In the days before the modern supermarket adopted a one-size-fits-all approach to food distribution, consumers purchased their cheese, meat, vegetables and other goods from individual businesses specializing in one or two products at most. What they sacrificed in convenience by not having everything under one roof they gained in the quality of service and expertise they received at these smaller, family-run operations.
Situated on a sunny street corner in the historic neighborhood of Almagro in Buenos Aires, La Casa de Las Aceitunas (The Olive House) is one of those rare places that maintain the age-old tradition of the neighborhood shop, its identity inextricably tied to the past. Even in a city rife with nostalgia, where crumbling European-style haciendas offer constant reminders of its glory days, this unique locale is a dusty gem you’d be hard pressed to find anywhere else.
Upon entering, the palpable aroma of fresh olives emanating from the dozen 40-gallon barrels that crowd the floor immediately draws you in. Dusty jars filled with pickled this and that line the shelves, from which old portraits of Argentine celebrities hang, modest testaments to the store’s local prestige. One shelf is dedicated entirely to olive oil, which is sold according to size in bottles bearing the family name.
Liliana Katsaounis represents the third generation and first female in a line of devoted owners at La Casa de Las Aceitunas, which has occupied the same building since its founding. Her great-uncle Constantino, a Greek immigrant who had sold cointreau and wine in the old country, opened the store in August of 1958 and soon partnered up with Liliana’s father. Together they worked year in year out to establish a loyal clientele of olive lovers until their near-simultaneous deaths in 1995.
“At that time in ’58,” Liliana told us one morning before busy hours, “you had the central market of Abasto on Avenida Corrientes, and each business in the neighborhood specialized in certain products. You had places that sold cheese, olives, wine, anything really. In the case of my great-uncle, he decided to sell olives exclusively. And it stayed that way until my husband and I officially took over in 2000. We had to adapt to the times a little to fit changes in consumer habits and the economic realities in this country. That’s why we started selling kosher products.”
Almagro is home to one of the largest Jewish populations in Buenos Aires, and La Casa de Las Aceitunas happens to be one of the only places in the city where you can find the big, juicy black olives central to Israeli and Mediterranean cuisine.

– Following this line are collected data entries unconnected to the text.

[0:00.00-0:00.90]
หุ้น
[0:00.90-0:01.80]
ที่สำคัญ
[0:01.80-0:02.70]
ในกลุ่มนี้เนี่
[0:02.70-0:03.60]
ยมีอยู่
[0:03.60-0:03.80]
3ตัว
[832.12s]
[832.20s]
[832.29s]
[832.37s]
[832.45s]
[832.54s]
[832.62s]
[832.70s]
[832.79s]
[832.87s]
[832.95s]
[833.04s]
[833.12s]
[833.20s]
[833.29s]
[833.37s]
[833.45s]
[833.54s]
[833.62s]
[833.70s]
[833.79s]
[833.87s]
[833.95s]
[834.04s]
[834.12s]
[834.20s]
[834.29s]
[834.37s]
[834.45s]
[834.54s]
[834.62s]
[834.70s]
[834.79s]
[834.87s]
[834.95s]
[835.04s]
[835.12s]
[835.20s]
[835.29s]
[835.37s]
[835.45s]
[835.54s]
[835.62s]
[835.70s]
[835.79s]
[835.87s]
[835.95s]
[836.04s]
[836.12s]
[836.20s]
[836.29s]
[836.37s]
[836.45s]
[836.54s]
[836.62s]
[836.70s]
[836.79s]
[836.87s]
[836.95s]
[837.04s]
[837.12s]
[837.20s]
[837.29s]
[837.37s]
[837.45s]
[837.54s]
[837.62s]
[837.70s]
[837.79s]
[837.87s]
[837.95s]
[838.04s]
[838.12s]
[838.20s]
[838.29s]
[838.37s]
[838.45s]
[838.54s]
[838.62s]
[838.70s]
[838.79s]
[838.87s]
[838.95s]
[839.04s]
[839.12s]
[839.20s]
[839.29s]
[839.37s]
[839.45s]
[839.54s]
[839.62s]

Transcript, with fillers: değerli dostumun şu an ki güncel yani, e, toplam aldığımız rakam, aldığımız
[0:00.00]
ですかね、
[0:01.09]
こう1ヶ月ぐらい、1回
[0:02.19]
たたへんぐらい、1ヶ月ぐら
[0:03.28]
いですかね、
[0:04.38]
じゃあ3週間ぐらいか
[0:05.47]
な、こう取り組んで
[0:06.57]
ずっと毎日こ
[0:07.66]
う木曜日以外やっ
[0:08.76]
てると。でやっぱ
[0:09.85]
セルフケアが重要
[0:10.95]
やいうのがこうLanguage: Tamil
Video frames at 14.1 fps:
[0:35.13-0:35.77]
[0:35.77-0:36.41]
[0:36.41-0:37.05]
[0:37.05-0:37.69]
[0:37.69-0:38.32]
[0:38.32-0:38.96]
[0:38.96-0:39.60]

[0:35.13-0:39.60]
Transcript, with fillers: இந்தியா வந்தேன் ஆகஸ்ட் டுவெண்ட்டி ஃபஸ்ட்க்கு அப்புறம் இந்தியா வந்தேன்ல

“Our olives come from two main provinces in Argentina,” she explains. “80 per cent come from Mendoza; these are the standard green olives we offer. The remaining 20 per cent are black olives from La Rioja province, where they flourish. This has to do with climatic differences between the two regions. It’s these black olives, called negras naturales, that attract so many Jewish consumers.” In addition, La Casa de Las Aceitunas imports hummus, tabbouleh, couscous and other regional products popular among this group.